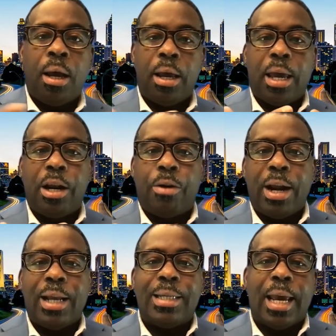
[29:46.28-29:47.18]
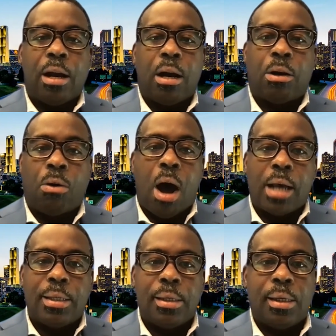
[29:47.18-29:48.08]
integrating data
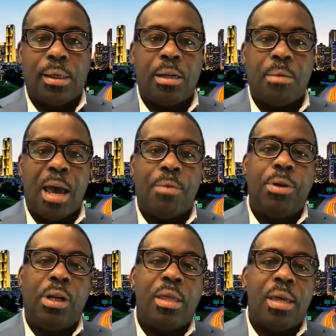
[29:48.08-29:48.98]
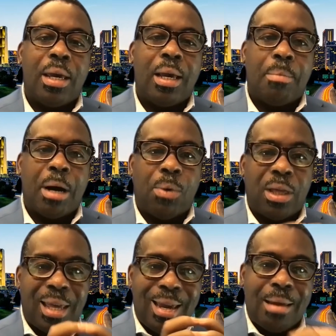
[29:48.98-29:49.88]
across the system and really thinking about what
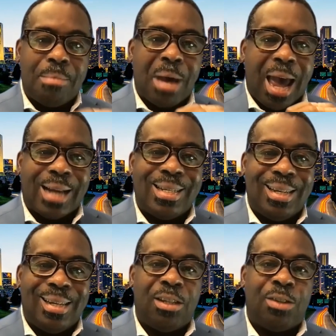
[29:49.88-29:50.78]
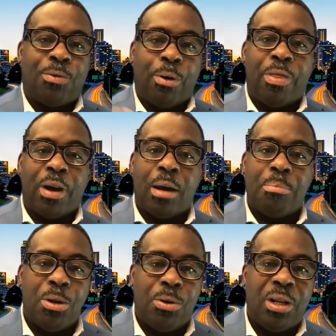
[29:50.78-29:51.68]
the impact is for the
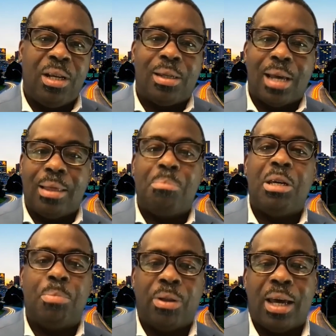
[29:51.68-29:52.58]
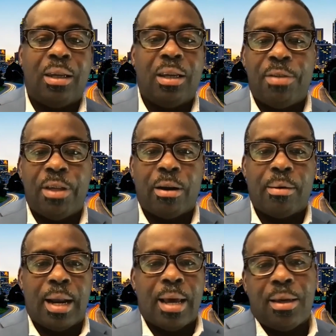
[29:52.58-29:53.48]
communities and the people that live there.
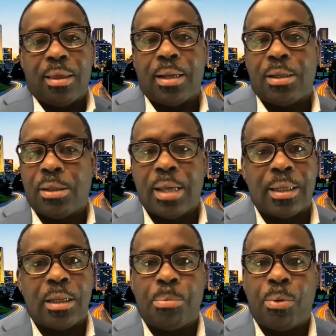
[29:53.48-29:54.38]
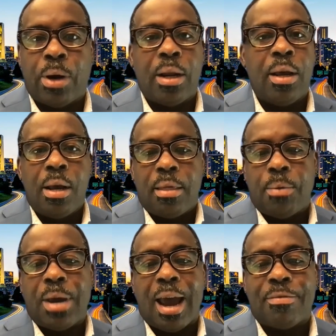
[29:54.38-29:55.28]
And I think that's the point that
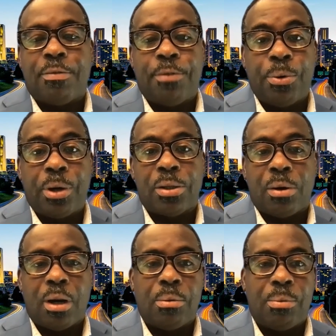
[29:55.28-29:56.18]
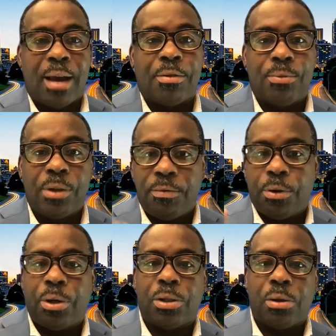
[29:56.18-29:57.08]
we have to focus on. We have to really
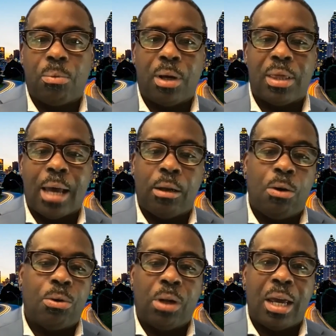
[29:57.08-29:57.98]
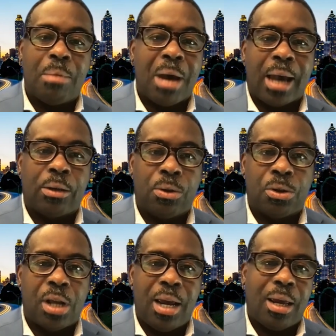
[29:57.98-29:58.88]
focus on what that local impact looks
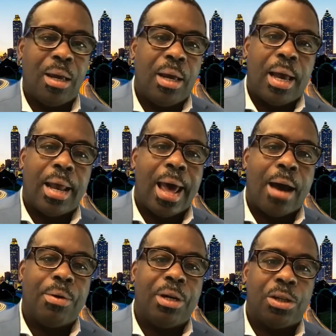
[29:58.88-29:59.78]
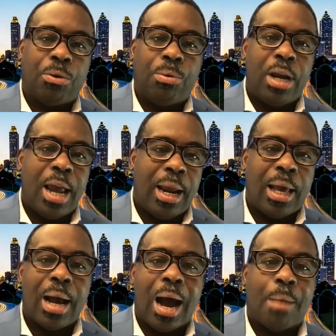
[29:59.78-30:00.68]
like and how it is
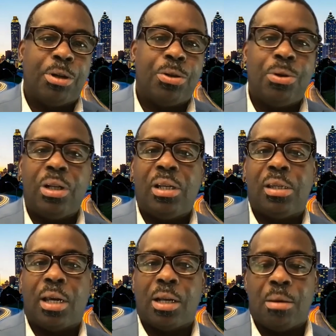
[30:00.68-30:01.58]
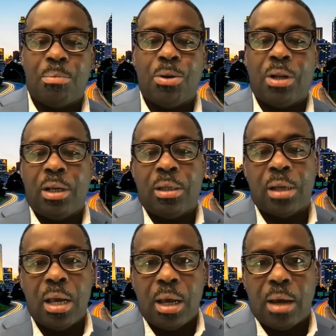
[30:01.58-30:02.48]
creating opportunities and communities
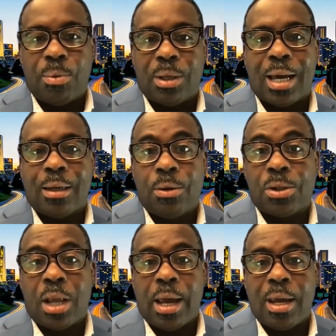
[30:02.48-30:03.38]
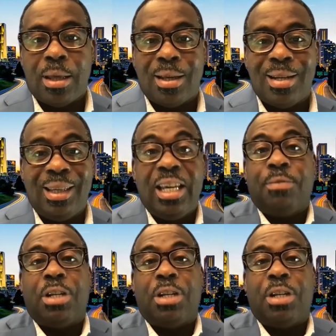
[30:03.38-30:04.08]
and what that looks like in the lived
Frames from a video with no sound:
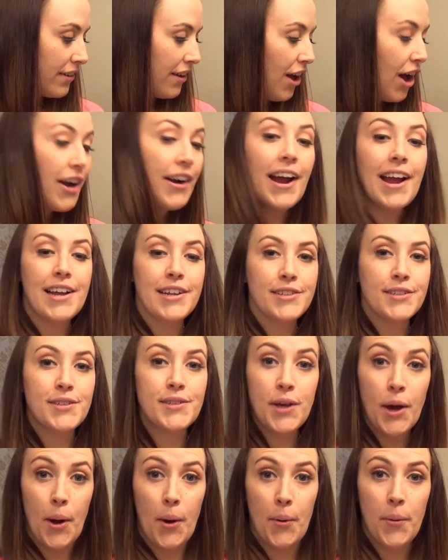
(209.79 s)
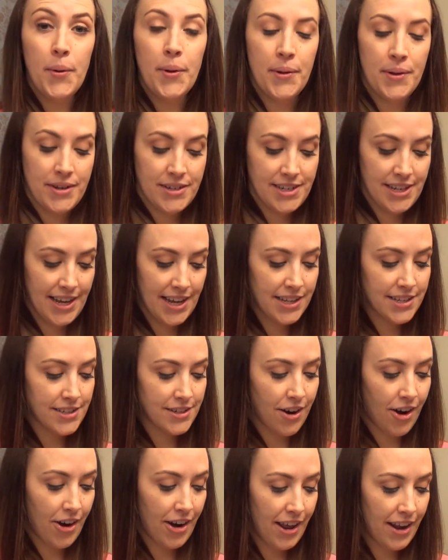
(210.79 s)
Alright, so to get
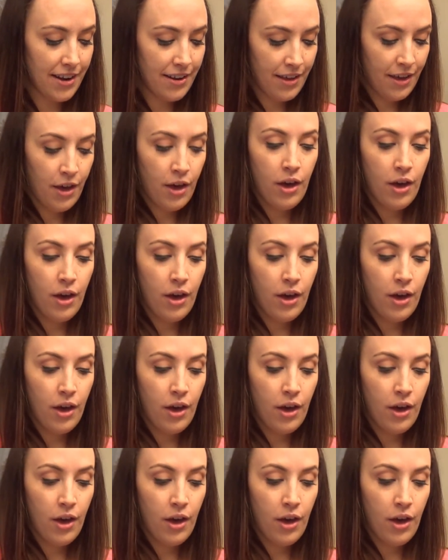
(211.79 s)
started,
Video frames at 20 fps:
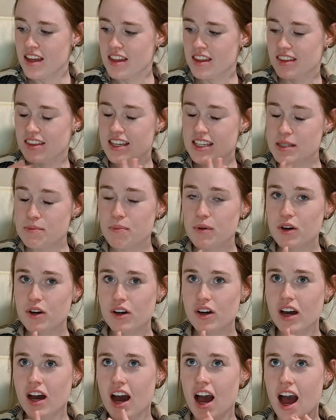This
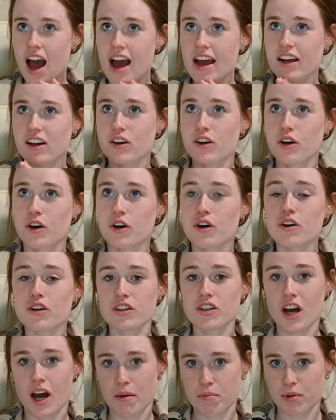book I could
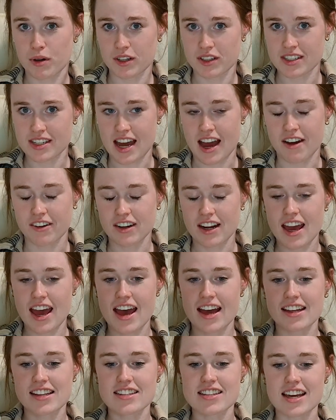not put down,
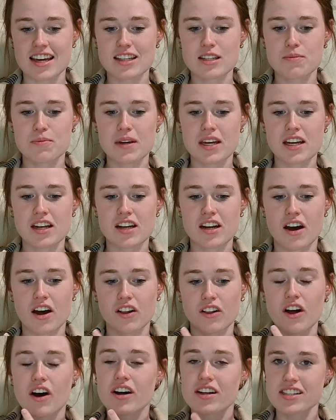and it's been a
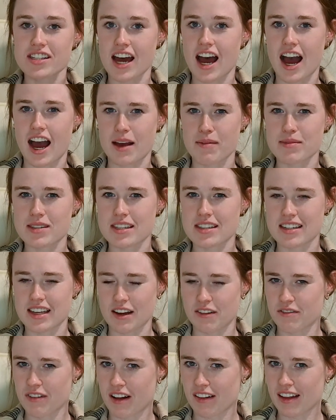long time since I
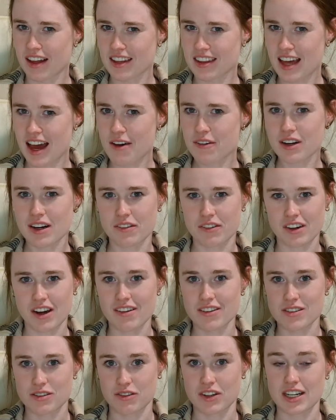felt like that whenever I
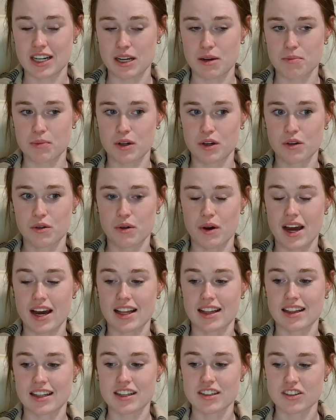was reading a book where
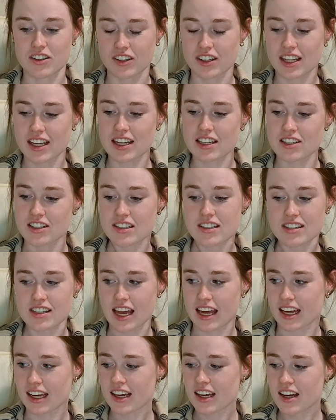I literally just
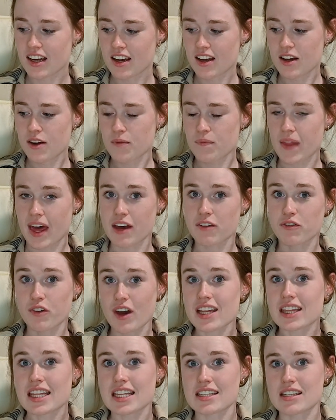like, I
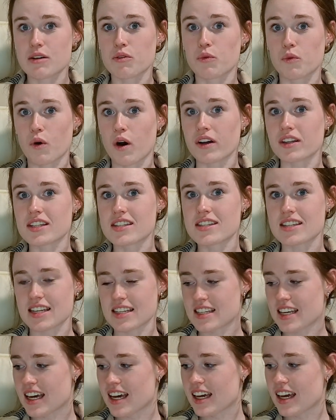read this in one
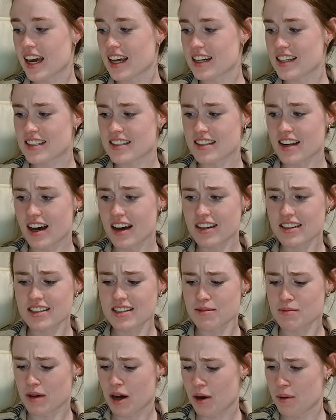sitting, and it's not a
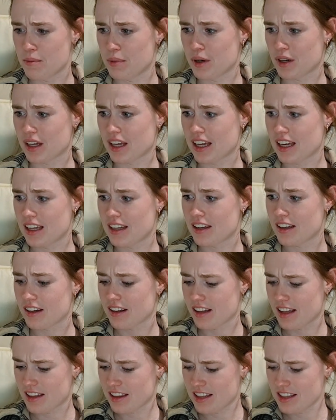small book either.
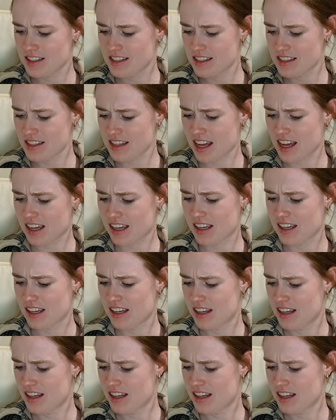Like this is like,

What is expected | Set down only the lines running from the line with "Frames from a" to the end of the entries, inclusive; omit every picture.

Answer box |
Frames from a video with no sound:
(209.79 s)
(210.79 s)
Alright, so to get
(211.79 s)
started,
Video frames at 20 fps:
This
book I could
not put down,
and it's been a
long time since I
felt like that whenever I
was reading a book where
I literally just
like, I
read this in one
sitting, and it's not a
small book either.
Like this is like,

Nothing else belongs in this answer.